- Exercise details
Begin at the line containing "[28:59.65-29:00.30]" and give again every line to the end of the records, exactly, without the pictures.

- Recorded data

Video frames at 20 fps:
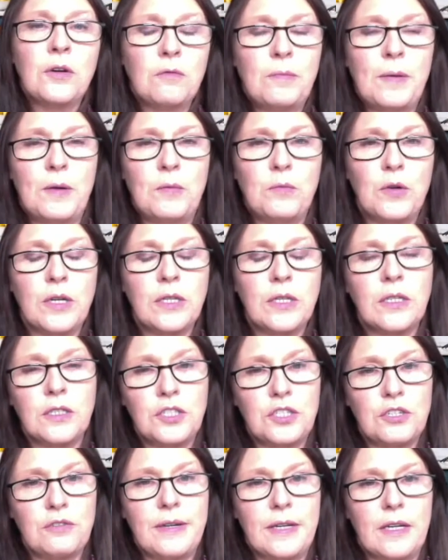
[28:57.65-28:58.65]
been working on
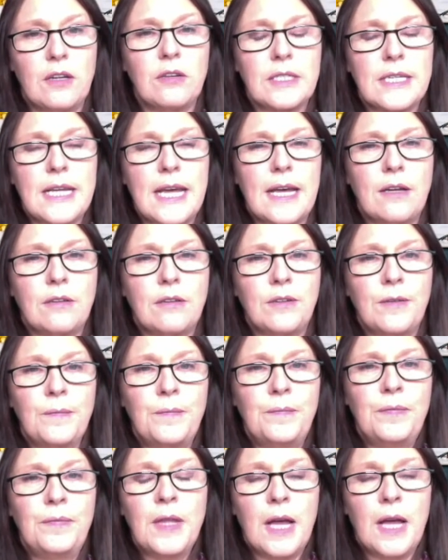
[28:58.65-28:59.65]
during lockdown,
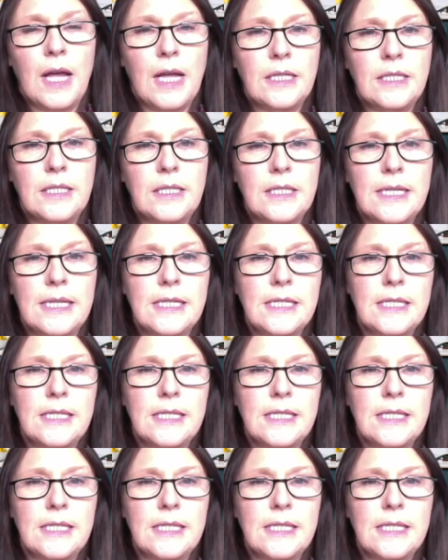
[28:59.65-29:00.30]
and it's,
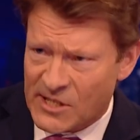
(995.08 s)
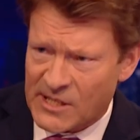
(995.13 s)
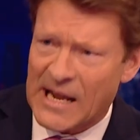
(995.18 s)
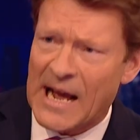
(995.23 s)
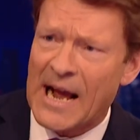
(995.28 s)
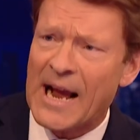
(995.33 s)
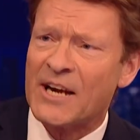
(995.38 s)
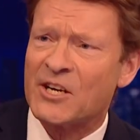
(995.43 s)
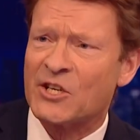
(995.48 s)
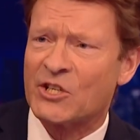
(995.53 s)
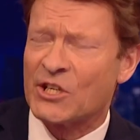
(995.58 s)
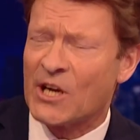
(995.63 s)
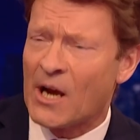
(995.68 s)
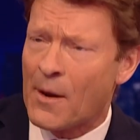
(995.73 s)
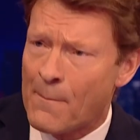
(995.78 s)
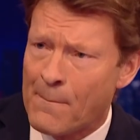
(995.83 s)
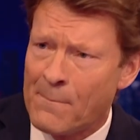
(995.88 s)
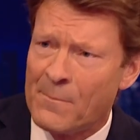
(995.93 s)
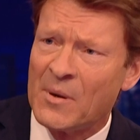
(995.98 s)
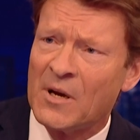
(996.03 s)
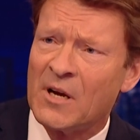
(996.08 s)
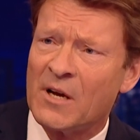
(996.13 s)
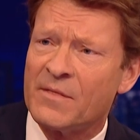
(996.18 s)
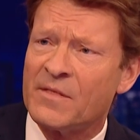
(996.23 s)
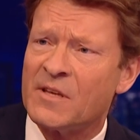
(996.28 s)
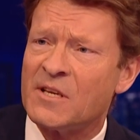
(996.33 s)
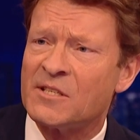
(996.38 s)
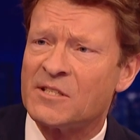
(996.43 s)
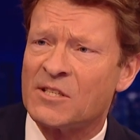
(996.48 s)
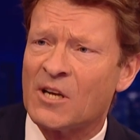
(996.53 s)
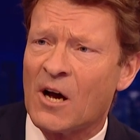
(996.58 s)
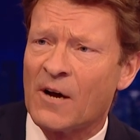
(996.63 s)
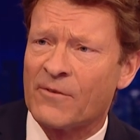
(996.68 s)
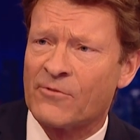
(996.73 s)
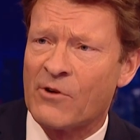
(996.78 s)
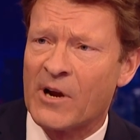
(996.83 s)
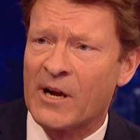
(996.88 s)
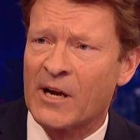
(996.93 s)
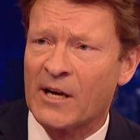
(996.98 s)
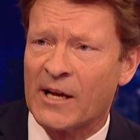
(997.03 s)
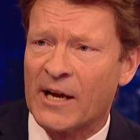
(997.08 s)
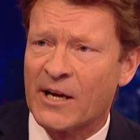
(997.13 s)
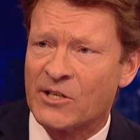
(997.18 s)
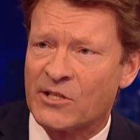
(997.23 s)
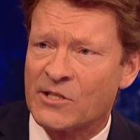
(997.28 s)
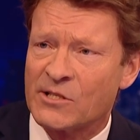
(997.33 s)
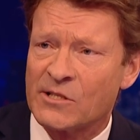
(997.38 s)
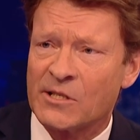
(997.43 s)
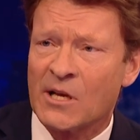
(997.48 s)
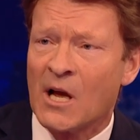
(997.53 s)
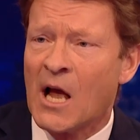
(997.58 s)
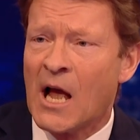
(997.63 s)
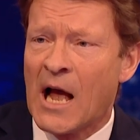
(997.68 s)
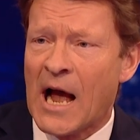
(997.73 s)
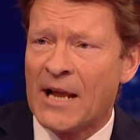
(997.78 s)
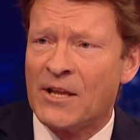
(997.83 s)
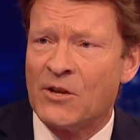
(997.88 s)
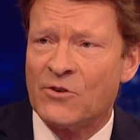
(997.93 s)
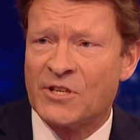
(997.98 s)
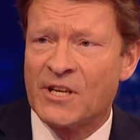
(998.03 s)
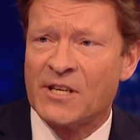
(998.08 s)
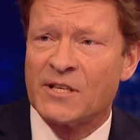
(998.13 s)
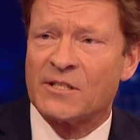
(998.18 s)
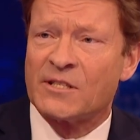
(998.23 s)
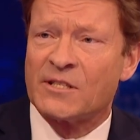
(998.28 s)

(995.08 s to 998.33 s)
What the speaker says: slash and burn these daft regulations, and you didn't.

- Solution
[28:59.65-29:00.30]
and it's,
(995.08 s)
(995.13 s)
(995.18 s)
(995.23 s)
(995.28 s)
(995.33 s)
(995.38 s)
(995.43 s)
(995.48 s)
(995.53 s)
(995.58 s)
(995.63 s)
(995.68 s)
(995.73 s)
(995.78 s)
(995.83 s)
(995.88 s)
(995.93 s)
(995.98 s)
(996.03 s)
(996.08 s)
(996.13 s)
(996.18 s)
(996.23 s)
(996.28 s)
(996.33 s)
(996.38 s)
(996.43 s)
(996.48 s)
(996.53 s)
(996.58 s)
(996.63 s)
(996.68 s)
(996.73 s)
(996.78 s)
(996.83 s)
(996.88 s)
(996.93 s)
(996.98 s)
(997.03 s)
(997.08 s)
(997.13 s)
(997.18 s)
(997.23 s)
(997.28 s)
(997.33 s)
(997.38 s)
(997.43 s)
(997.48 s)
(997.53 s)
(997.58 s)
(997.63 s)
(997.68 s)
(997.73 s)
(997.78 s)
(997.83 s)
(997.88 s)
(997.93 s)
(997.98 s)
(998.03 s)
(998.08 s)
(998.13 s)
(998.18 s)
(998.23 s)
(998.28 s)

(995.08 s to 998.33 s)
What the speaker says: slash and burn these daft regulations, and you didn't.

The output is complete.